The study showed that agnostic testing could lead to treatments for infections that were not identified using standard testing methods. More than 200 patients at eight hospitals were enrolled in this year-long study. Cerebrospinal fluid was sampled from patients who presented with meningitis- or encephalitis-like symptoms. Samples were then analyzed using either standard laboratory testing or mNGS. Out of 58 total diagnoses, sequencing identified 13 infections, more than 20 percent, that were not detected in standard clinical testing.
Now that science has the capability to sequence and compare genomes, it is becoming clear that genomic testing can, and should be, used to identify infectious pathogens, according to Jennifer Dien Bard, PhD, director of the clinical microbiology and virology laboratory and lead author of the study. This is especially important in diseases that could stem from multiple potential causes. For example, meningitis and encephalitis are serious central nervous system conditions that often arise from infection. Proper and timely diagnoses of these infections are critical so that patients can receive treatments before complications develop.
Many types of pathogens, bacteria, viruses, fungi, and parasites, can cause meningitis and encephalitis, making targeted testing difficult. Though laboratories can test samples for a handful of possible culprits, there is a limit to the number of pathogens they can test for at one time. Negative results can delay treatments and leave doctors, patients, and families searching for answers.
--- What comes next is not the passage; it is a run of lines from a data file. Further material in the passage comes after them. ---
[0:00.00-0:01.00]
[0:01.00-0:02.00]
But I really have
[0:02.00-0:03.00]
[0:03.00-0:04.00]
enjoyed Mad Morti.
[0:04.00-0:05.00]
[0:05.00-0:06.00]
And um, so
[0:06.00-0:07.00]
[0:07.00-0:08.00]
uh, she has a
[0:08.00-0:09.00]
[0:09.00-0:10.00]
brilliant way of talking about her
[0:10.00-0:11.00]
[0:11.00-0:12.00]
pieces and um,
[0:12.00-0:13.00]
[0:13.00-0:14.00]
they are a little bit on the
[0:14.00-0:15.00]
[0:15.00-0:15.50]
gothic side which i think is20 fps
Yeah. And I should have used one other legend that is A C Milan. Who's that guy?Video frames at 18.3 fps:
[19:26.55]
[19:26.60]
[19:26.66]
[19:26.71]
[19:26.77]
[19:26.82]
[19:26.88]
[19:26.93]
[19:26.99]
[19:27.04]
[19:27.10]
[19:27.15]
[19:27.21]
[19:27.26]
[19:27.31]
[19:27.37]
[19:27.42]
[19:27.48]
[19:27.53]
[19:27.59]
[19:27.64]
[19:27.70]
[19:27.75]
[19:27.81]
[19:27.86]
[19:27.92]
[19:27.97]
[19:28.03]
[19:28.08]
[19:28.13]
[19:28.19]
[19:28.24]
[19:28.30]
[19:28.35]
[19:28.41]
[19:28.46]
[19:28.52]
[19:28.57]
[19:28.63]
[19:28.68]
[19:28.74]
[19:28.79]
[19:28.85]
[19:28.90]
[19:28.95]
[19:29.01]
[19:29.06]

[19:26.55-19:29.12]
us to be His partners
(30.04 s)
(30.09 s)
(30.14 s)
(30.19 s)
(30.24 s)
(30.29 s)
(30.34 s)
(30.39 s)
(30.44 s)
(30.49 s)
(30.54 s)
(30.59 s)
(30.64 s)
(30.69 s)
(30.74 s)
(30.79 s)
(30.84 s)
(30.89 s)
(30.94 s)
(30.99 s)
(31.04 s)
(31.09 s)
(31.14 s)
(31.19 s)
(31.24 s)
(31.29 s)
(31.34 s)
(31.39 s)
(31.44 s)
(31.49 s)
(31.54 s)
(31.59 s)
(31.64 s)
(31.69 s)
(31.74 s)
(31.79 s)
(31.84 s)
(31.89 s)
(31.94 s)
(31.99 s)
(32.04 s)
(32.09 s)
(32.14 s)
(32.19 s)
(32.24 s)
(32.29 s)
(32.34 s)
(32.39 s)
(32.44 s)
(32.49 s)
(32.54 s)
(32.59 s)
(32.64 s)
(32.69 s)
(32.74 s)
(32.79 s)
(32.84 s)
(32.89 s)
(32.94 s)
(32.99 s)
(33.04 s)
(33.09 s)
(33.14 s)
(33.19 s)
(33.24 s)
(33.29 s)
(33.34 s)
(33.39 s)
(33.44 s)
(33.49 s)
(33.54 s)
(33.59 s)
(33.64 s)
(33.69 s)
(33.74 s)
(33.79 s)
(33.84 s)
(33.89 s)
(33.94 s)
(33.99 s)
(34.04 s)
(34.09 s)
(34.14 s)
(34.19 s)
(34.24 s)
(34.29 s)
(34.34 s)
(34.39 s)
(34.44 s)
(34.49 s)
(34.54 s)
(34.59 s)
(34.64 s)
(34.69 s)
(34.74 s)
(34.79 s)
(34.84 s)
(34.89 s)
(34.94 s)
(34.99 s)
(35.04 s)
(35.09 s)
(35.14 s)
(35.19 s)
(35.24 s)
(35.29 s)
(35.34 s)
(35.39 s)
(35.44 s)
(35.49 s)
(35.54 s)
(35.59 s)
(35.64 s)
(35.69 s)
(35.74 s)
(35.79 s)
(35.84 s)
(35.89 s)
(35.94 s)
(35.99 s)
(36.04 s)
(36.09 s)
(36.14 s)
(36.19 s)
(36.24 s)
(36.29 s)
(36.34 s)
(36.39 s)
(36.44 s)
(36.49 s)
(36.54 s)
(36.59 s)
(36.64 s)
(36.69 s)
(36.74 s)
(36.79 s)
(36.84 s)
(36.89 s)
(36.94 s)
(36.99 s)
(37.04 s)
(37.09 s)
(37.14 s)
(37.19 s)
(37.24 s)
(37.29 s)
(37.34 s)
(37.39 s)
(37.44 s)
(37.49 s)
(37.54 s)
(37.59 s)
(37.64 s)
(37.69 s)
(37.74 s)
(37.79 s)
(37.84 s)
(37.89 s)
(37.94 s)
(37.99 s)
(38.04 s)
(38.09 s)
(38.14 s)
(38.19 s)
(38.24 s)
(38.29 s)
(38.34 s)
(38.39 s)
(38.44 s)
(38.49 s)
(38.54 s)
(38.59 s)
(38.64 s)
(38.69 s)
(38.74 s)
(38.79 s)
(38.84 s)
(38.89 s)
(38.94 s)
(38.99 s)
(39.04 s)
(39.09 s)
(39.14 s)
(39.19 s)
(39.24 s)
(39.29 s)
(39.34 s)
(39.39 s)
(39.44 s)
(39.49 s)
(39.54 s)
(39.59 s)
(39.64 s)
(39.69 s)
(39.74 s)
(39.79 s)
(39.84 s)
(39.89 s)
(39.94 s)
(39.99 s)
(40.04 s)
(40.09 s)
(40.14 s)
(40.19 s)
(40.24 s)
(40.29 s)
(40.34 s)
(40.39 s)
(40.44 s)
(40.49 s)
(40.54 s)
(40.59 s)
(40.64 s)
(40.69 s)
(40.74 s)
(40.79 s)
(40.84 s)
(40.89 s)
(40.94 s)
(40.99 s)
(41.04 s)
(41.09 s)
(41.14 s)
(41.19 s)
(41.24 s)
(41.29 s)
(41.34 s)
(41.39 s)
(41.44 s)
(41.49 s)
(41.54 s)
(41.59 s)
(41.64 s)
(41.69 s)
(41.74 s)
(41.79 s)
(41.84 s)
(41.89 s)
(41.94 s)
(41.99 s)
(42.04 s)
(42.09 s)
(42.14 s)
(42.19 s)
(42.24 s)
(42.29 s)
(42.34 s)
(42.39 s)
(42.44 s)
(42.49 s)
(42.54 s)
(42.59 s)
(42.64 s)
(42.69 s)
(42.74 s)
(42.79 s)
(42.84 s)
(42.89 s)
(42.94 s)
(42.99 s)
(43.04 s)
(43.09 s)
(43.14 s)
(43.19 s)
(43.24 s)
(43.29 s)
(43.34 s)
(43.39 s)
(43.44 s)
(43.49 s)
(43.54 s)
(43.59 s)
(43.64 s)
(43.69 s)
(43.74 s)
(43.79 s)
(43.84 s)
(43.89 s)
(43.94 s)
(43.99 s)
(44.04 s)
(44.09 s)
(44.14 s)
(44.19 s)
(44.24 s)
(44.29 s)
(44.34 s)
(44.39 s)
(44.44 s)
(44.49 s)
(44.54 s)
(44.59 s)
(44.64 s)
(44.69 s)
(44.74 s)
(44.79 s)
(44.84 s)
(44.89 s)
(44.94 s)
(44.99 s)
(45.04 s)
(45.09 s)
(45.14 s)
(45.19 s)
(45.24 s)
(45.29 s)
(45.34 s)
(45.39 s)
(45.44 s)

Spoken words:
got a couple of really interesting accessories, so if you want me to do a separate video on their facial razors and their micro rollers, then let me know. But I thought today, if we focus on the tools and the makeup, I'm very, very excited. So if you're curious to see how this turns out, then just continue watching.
Clinicians nationwide are showing that broader genetic testing can deliver answers that standard laboratory tests fail to provide. Instead of one particular target, mNGS testing quickly compares sample genetic material to thousands of targets.
Dien Bard said she envisions a future in which these agnostic, genomic assays are integrated into routine clinical care.
"The trial showed just how sequencing technology can really have a positive clinical impact on patients. In just this study alone, thirteen infections were diagnosed solely because of this technology," she said in a statement. "That's thirteen additional families who got answers."